Polycystic kidney disease is caused by a genetic fault that disrupts the normal development of some of the cells in the kidneys and causes cysts to grow.
Abnormal genes cause polycystic kidney disease, and the genetic defects mean the disease runs in families. Rarely, a genetic mutation can be the cause of polycystic kidney disease.
There are two types of polycystic kidney disease, caused by different genetic flaws:
Autosomal dominant polycystic kidney disease (ADPKD).
ADPKD is caused by a genetic fault that disrupts the normal development of some of the cells in the kidneys and causes cysts to grow.
Faults in one of two different genes are known to cause ADPKD. The affected genes are:
PKD1 – which accounts for 85% of cases
PKD2 – which accounts for 15% of cases
Both types of ADPKD have the same symptoms, but they tend to be more severe in PKD1.
A child has a one in two (50%) chance of developing ADPKD if one of their parents has the faulty PKD1 or PKD2 gene.

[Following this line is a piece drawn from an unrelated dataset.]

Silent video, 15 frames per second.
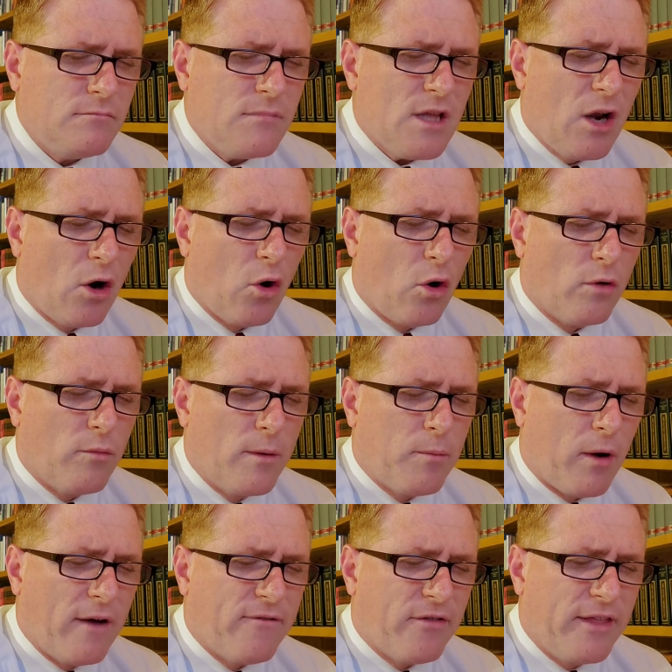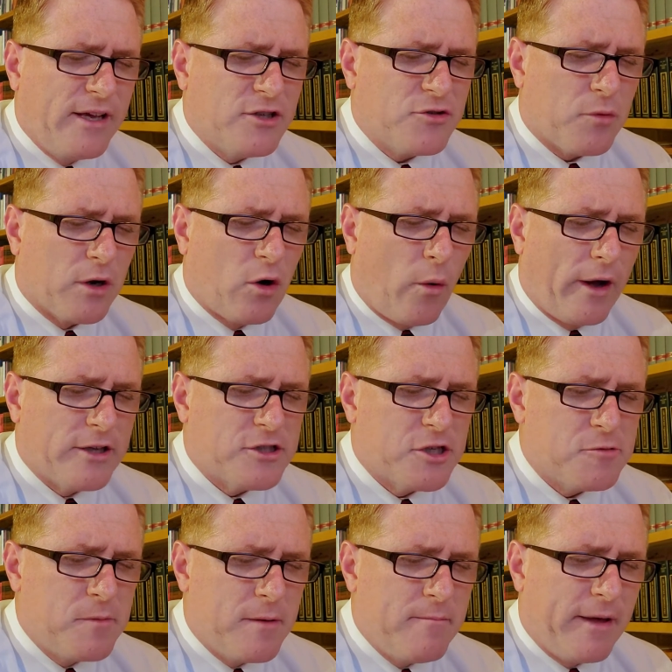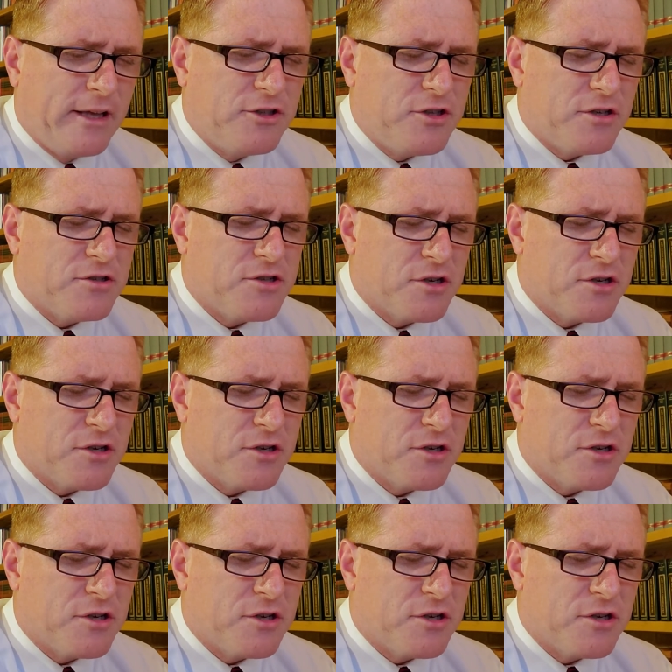The Lord, we pray for these requests that's been mentioned.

Signs and symptoms of ADPKD often develop between the ages of 30 and 40. In the past, this type was called adult polycystic kidney disease, but children can develop the disorder.
Only one parent needs to have the disease in order for it to pass along to the children. If one parent has ADPKD, each child has a 50 percent chance of getting the disease. This form accounts for about 90 percent of cases of polycystic kidney disease.

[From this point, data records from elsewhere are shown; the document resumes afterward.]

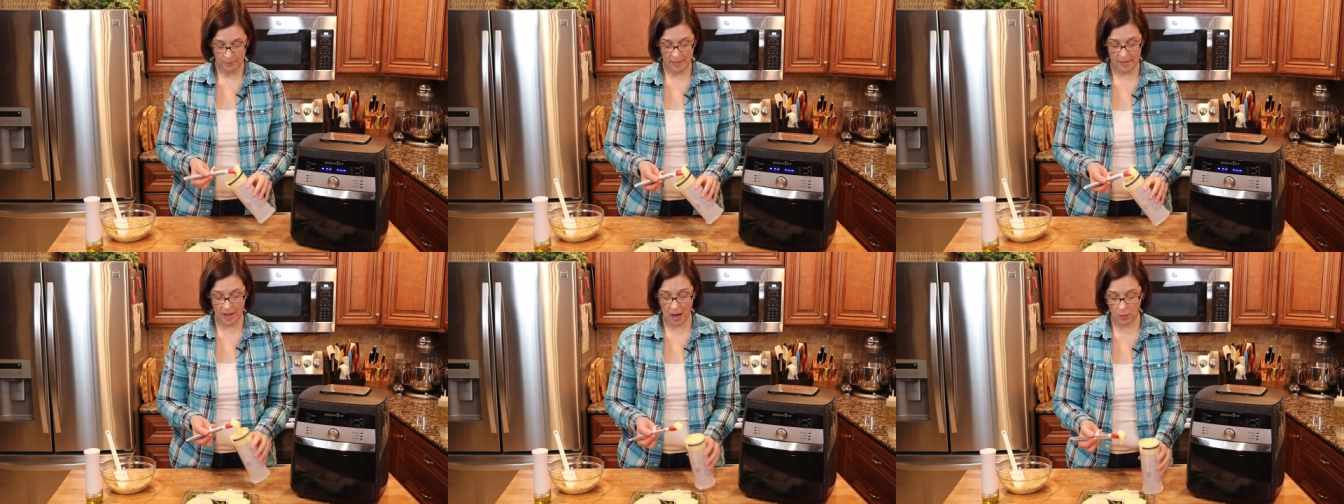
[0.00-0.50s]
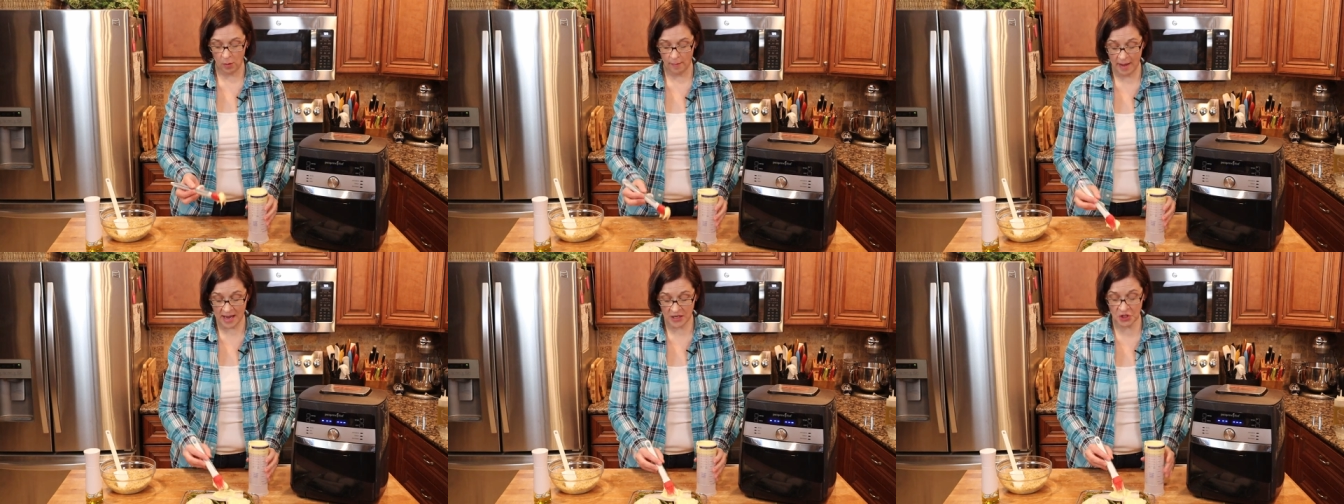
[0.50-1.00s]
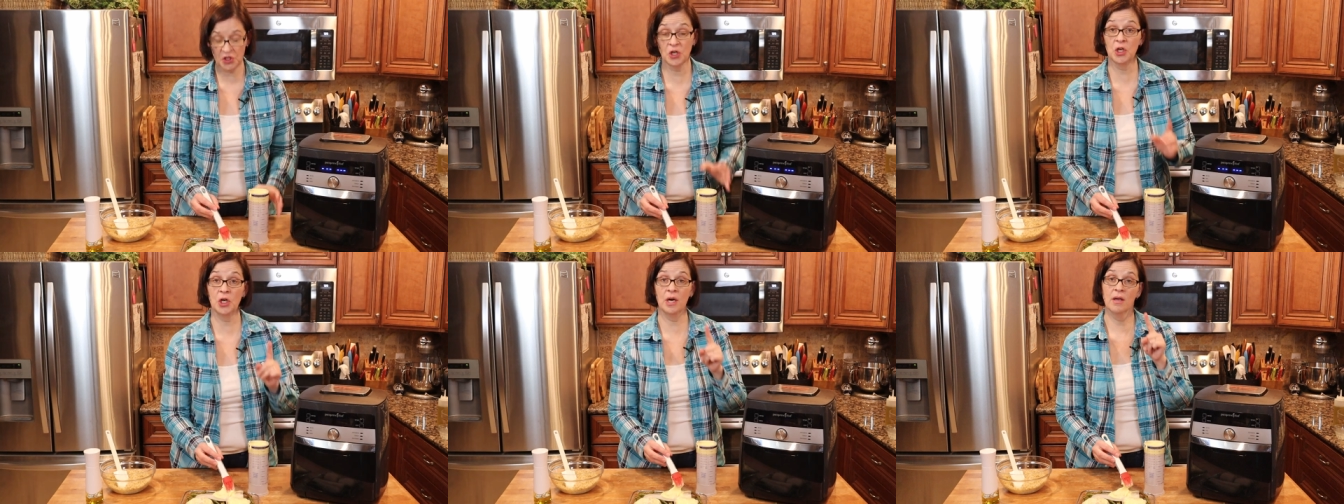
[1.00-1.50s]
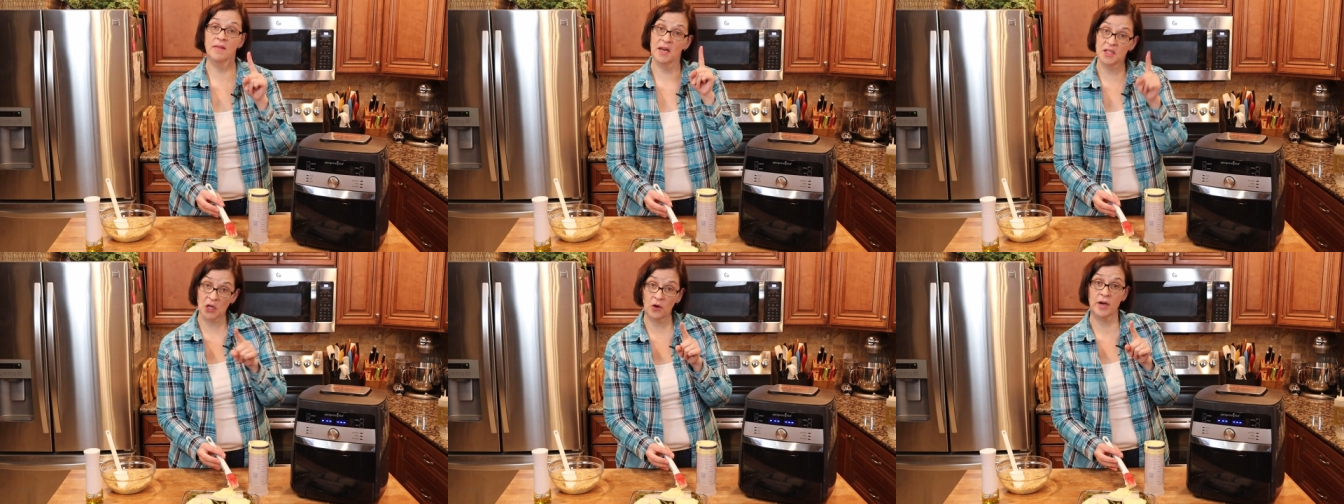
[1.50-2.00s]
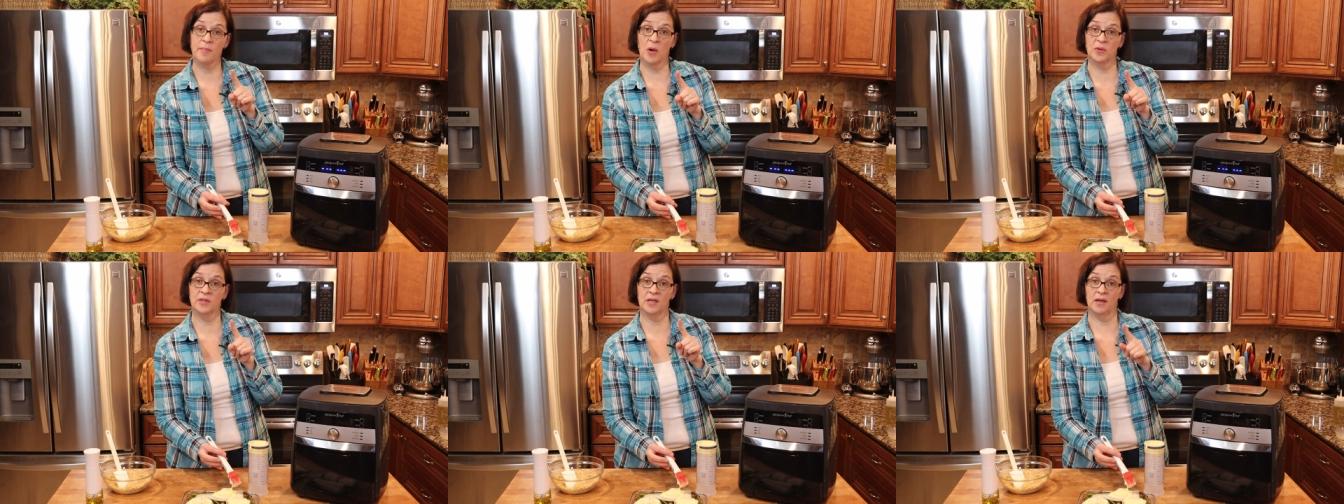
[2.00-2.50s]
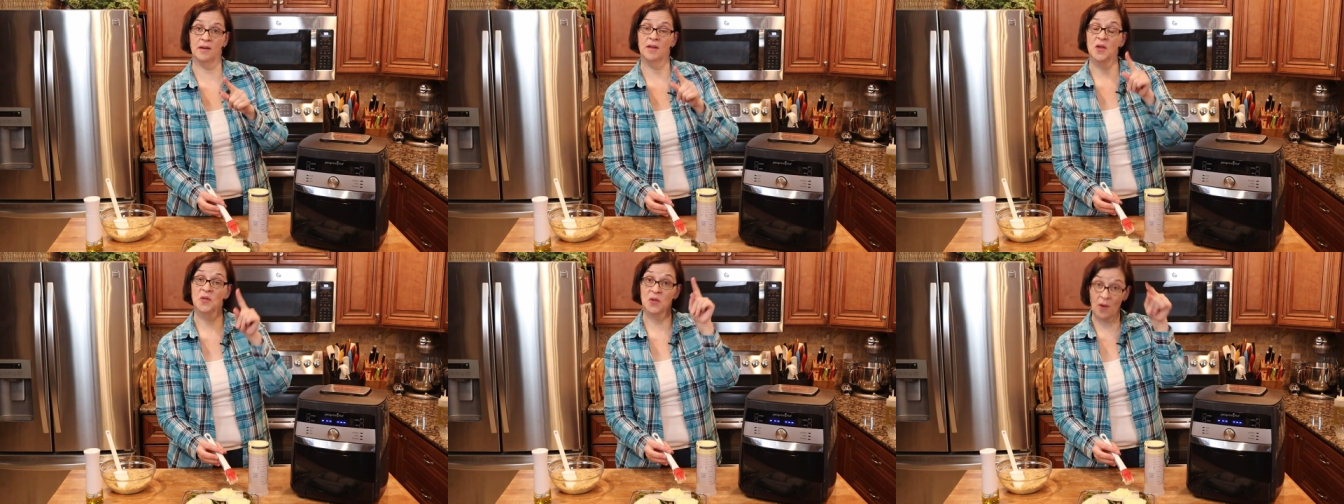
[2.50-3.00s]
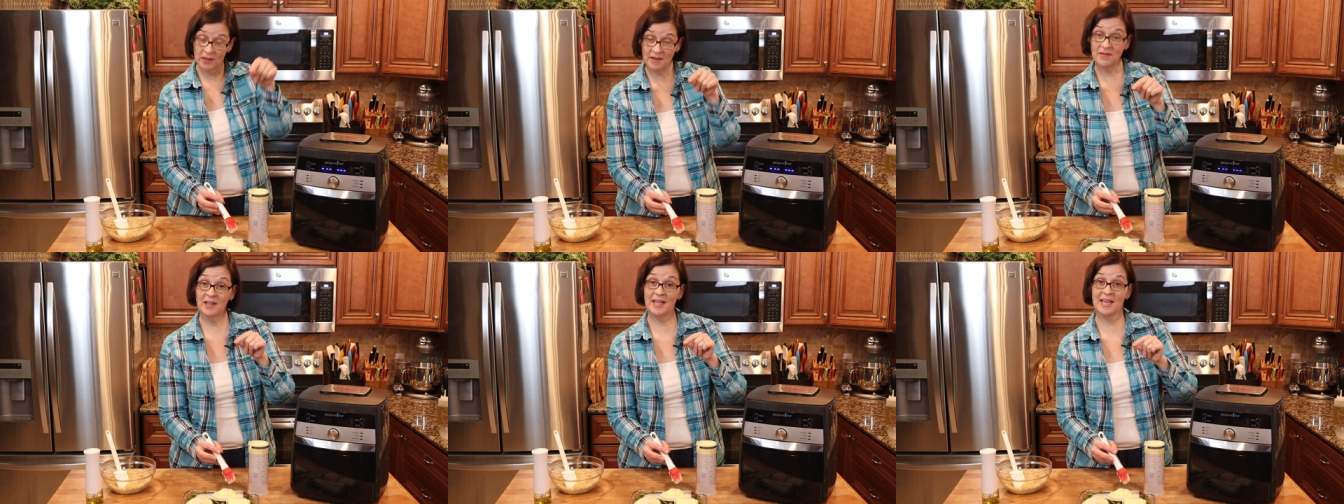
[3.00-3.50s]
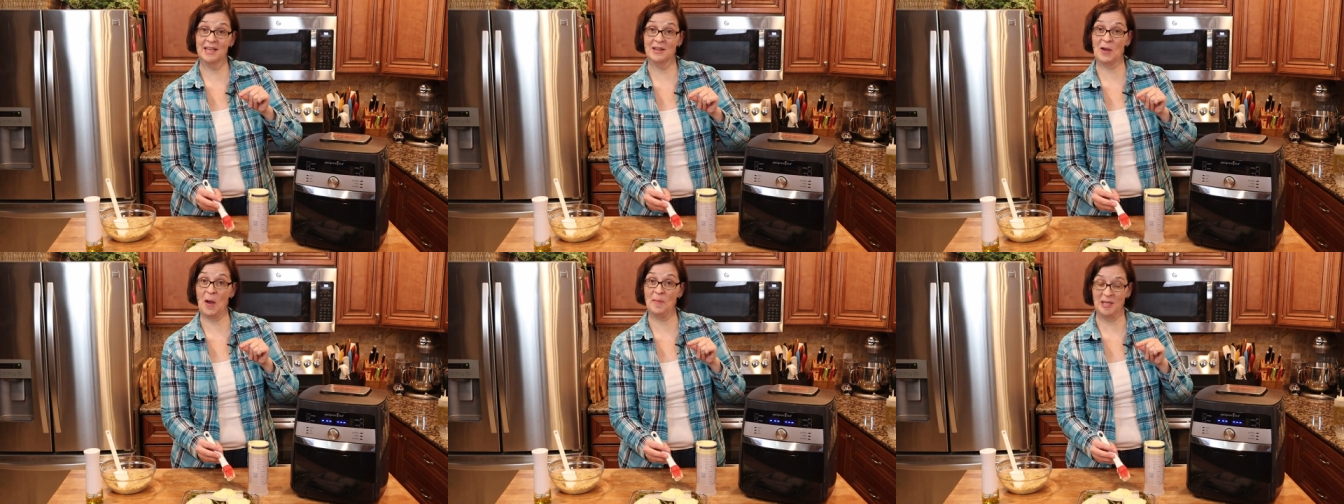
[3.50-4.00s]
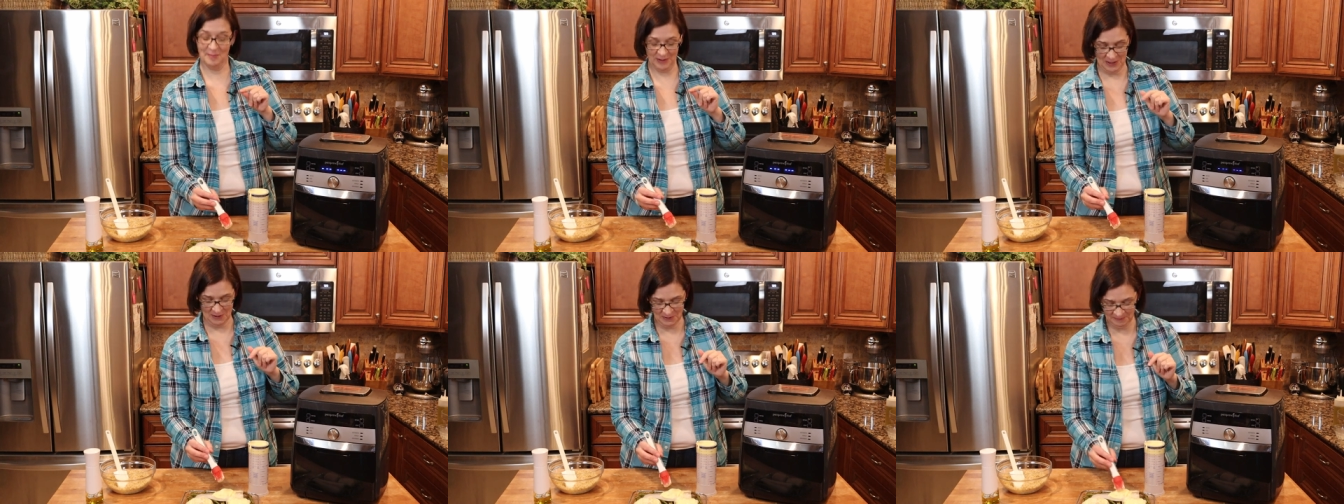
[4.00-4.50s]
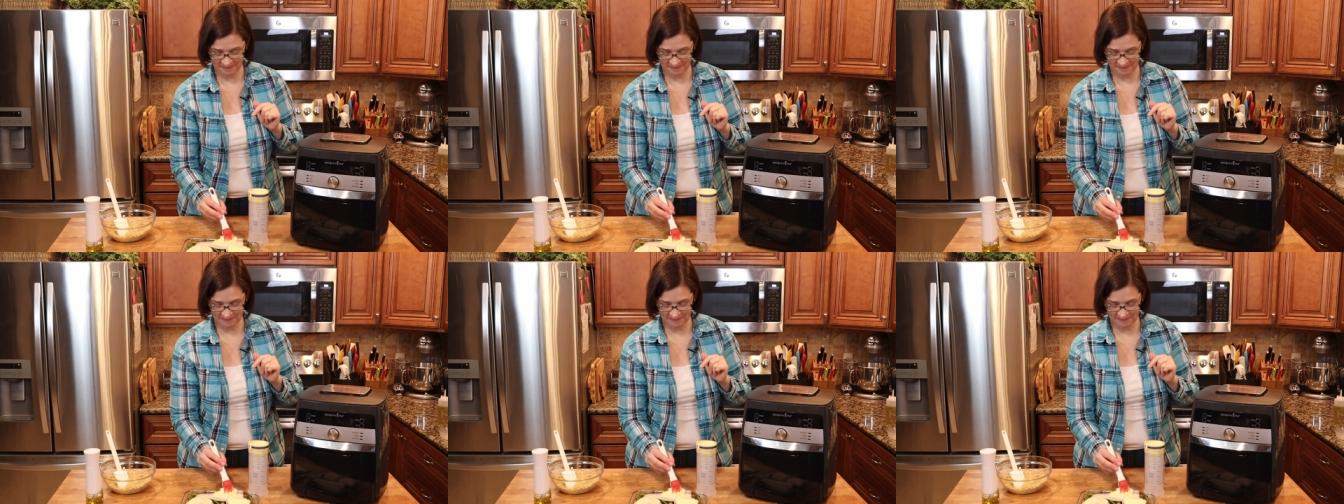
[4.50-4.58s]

Maybe I will make sure that it's already posted. So I'll leave the link in the comments below.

Autosomal recessive polycystic kidney disease (ARPKD).
This type is far less common than is ADPKD. The signs and symptoms often appear shortly after birth. Sometimes, symptoms don't appear until later in childhood or during adolescence.
Both parents must have abnormal genes to pass on this form of the disease. If both parents carry a gene for this disorder, each child has a 25 percent chance of getting the disease.

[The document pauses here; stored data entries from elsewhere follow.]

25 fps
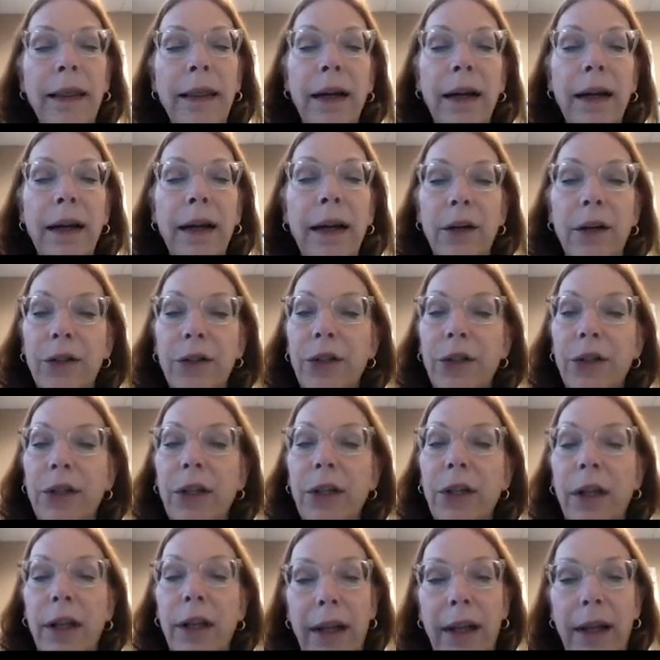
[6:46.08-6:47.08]
There's the
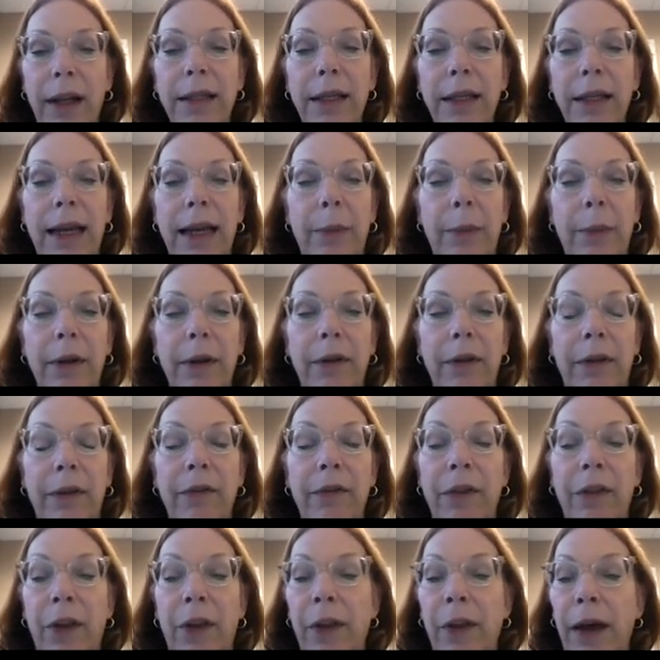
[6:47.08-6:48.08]
letter. That's a sample
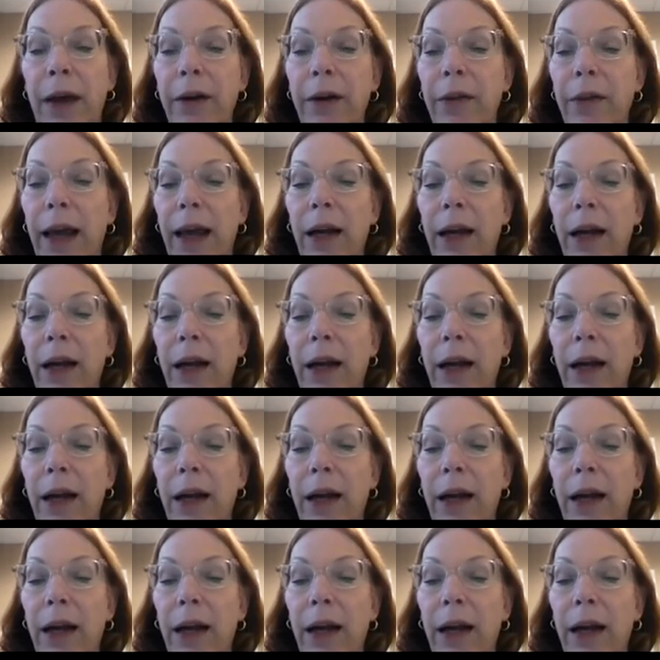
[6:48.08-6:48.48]
of the letter.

Non-inherited Autosomal dominant polycystic kidney disease.
In around one in four (25%) cases, a person develops ADPKD without having a known family history of the condition.
This could be because the condition was never diagnosed in a relative, or a relative with the condition may have died before their symptoms were recognised.
In around one in 10 cases of ADPKD, the mutation develops for the first time in the affected person. It's not known what causes this to happen.